• **Problem statement**: Word for word, print each record, dropping any image it holds.

==== Provided information ====

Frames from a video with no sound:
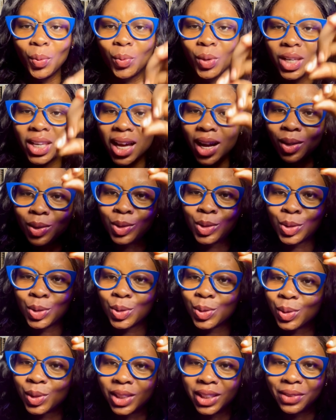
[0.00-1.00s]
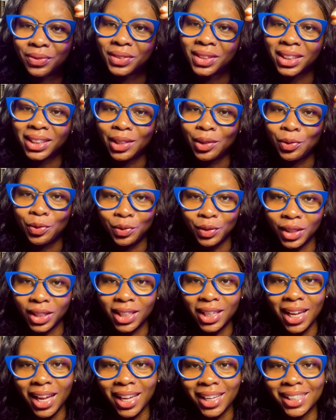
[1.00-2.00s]
without you lifting a
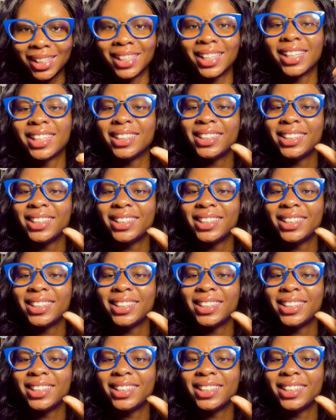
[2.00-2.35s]
finger.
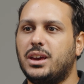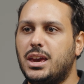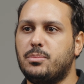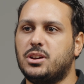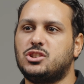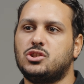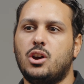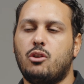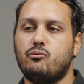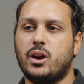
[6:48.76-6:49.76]
image
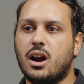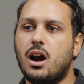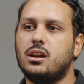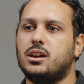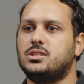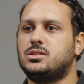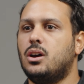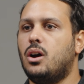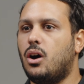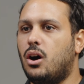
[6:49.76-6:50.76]
regardless
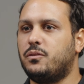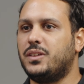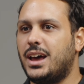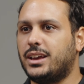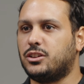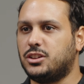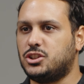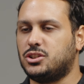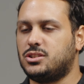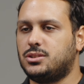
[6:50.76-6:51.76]
of the light conditions.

====

• **Result for this task**:
Frames from a video with no sound:
[0.00-1.00s]
[1.00-2.00s]
without you lifting a
[2.00-2.35s]
finger.
[6:48.76-6:49.76]
image
[6:49.76-6:50.76]
regardless
[6:50.76-6:51.76]
of the light conditions.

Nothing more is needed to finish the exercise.